Directions for this task -> When copying the records below, keep every word as it is and drop the images.

Stored data entries
════
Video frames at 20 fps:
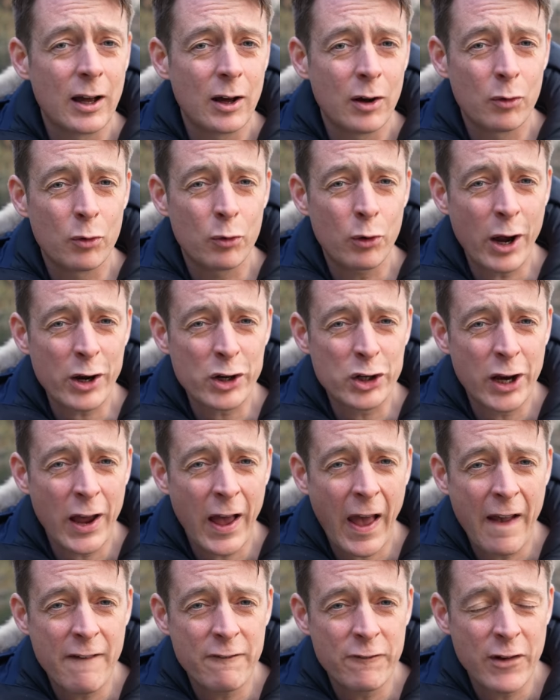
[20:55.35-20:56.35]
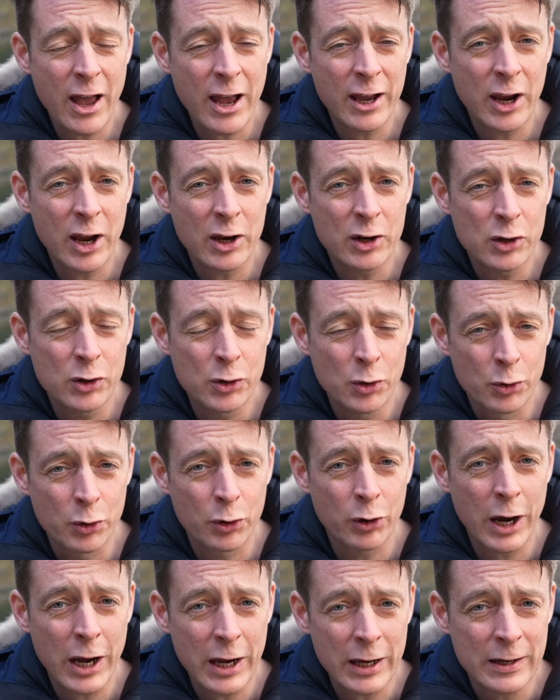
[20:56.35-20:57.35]
Russia invaded
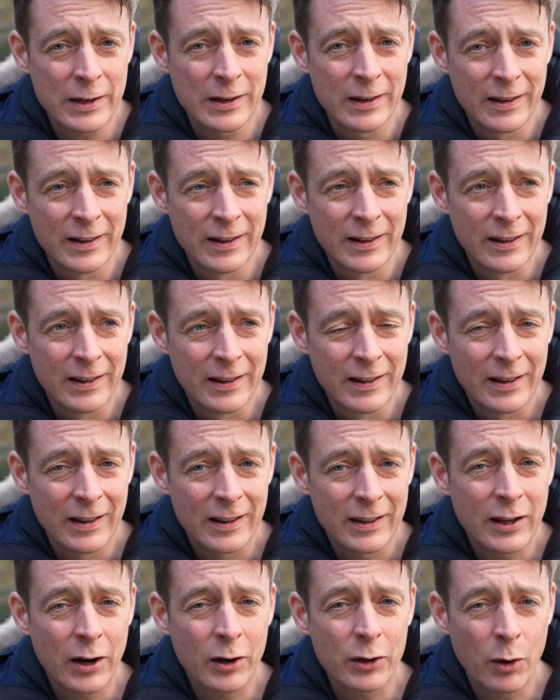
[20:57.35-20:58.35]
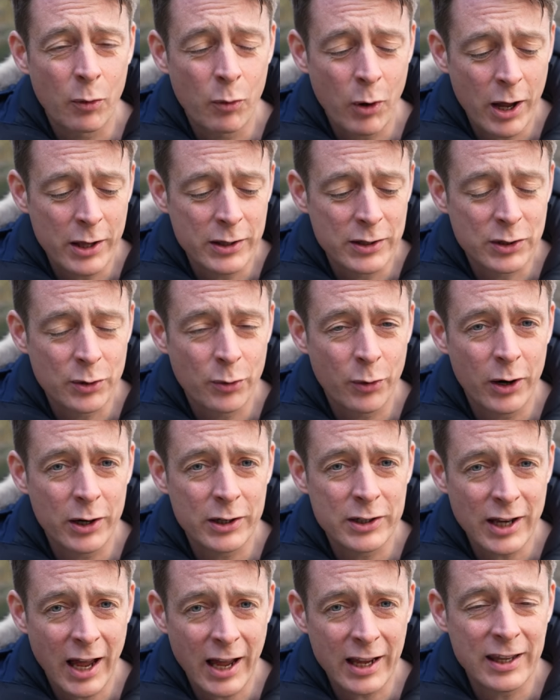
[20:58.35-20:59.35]
Ukraine. They're the ones who are
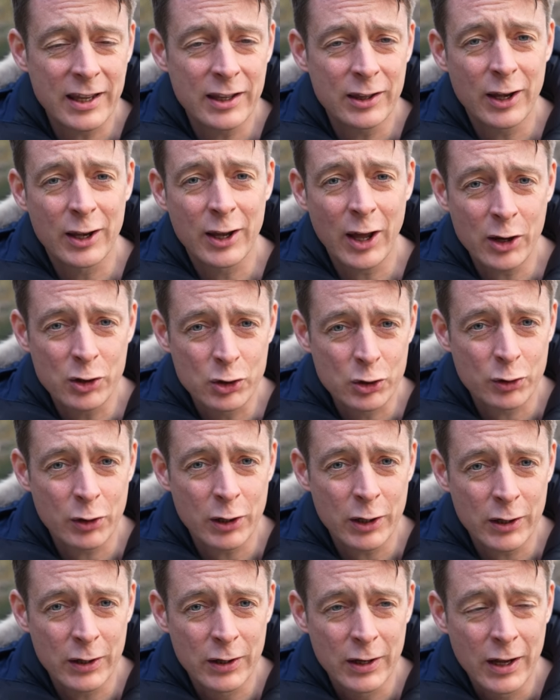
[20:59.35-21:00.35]
attacking the country.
════
Your response ->
Video frames at 20 fps:
[20:55.35-20:56.35]
[20:56.35-20:57.35]
Russia invaded
[20:57.35-20:58.35]
[20:58.35-20:59.35]
Ukraine. They're the ones who are
[20:59.35-21:00.35]
attacking the country.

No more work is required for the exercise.